• [Recorded information]
————
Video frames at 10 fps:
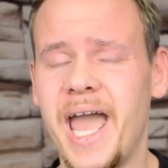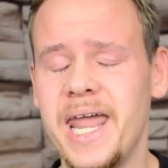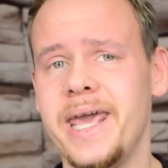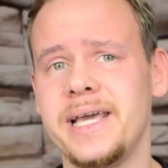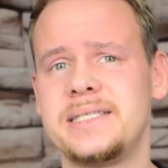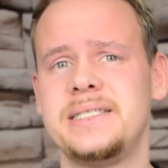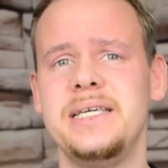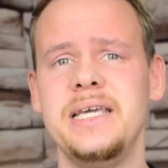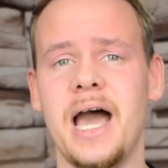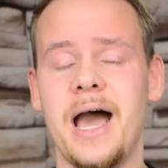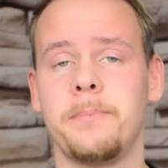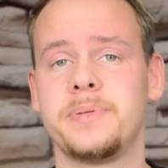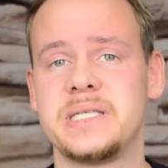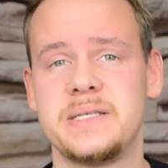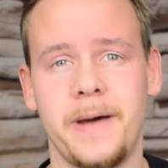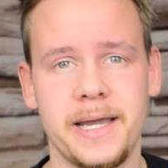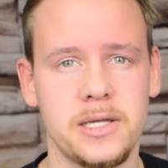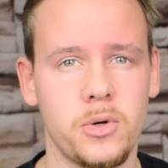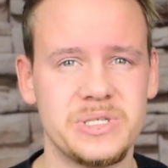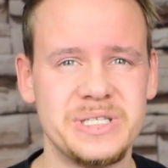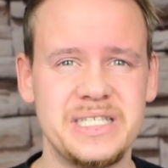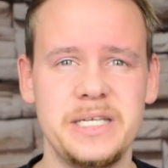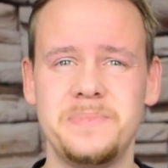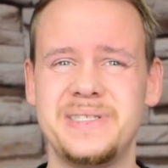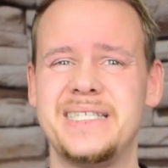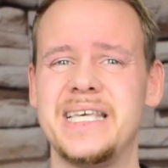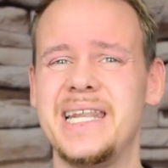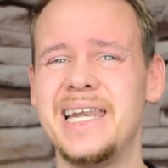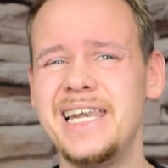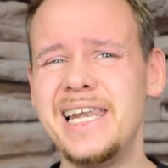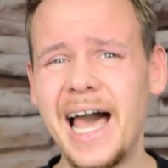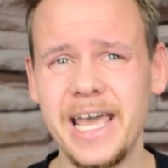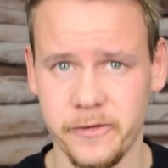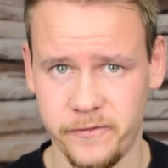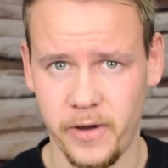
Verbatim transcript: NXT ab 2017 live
————
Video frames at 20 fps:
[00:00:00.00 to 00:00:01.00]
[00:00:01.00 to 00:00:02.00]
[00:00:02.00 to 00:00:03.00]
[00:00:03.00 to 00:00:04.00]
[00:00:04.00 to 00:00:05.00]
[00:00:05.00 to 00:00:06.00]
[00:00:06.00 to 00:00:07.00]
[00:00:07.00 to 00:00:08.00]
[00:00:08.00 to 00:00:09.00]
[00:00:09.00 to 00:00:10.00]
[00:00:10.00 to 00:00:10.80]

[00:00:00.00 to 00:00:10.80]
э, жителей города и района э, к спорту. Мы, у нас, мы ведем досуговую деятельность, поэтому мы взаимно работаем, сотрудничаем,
————
• [Task prompt] The answer must be a single number: the count of lines in the entries that include "Video".

• [Output for this task] 2